Task brief:
Leave the images out and repeat the data exactly as given.

##### Record set

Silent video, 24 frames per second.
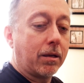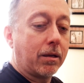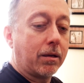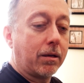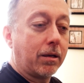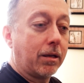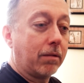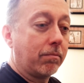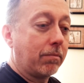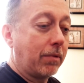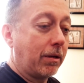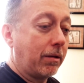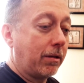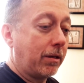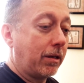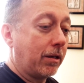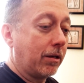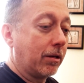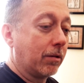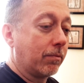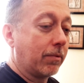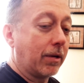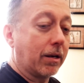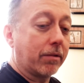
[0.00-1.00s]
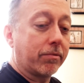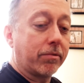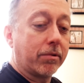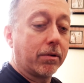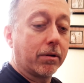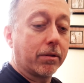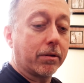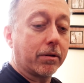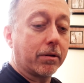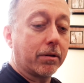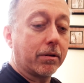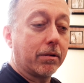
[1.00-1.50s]
Well, maybe I can go back
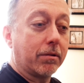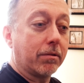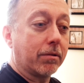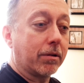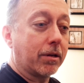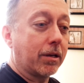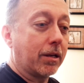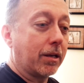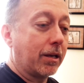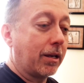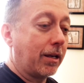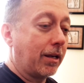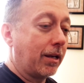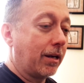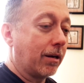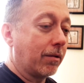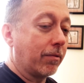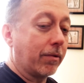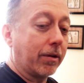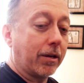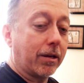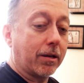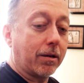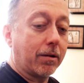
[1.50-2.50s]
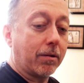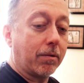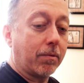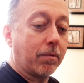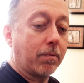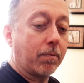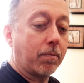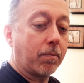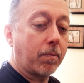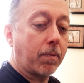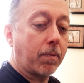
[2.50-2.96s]
further. Okay, here we go.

##########

The answer:
Silent video, 24 frames per second.
[0.00-1.00s]
[1.00-1.50s]
Well, maybe I can go back
[1.50-2.50s]
[2.50-2.96s]
further. Okay, here we go.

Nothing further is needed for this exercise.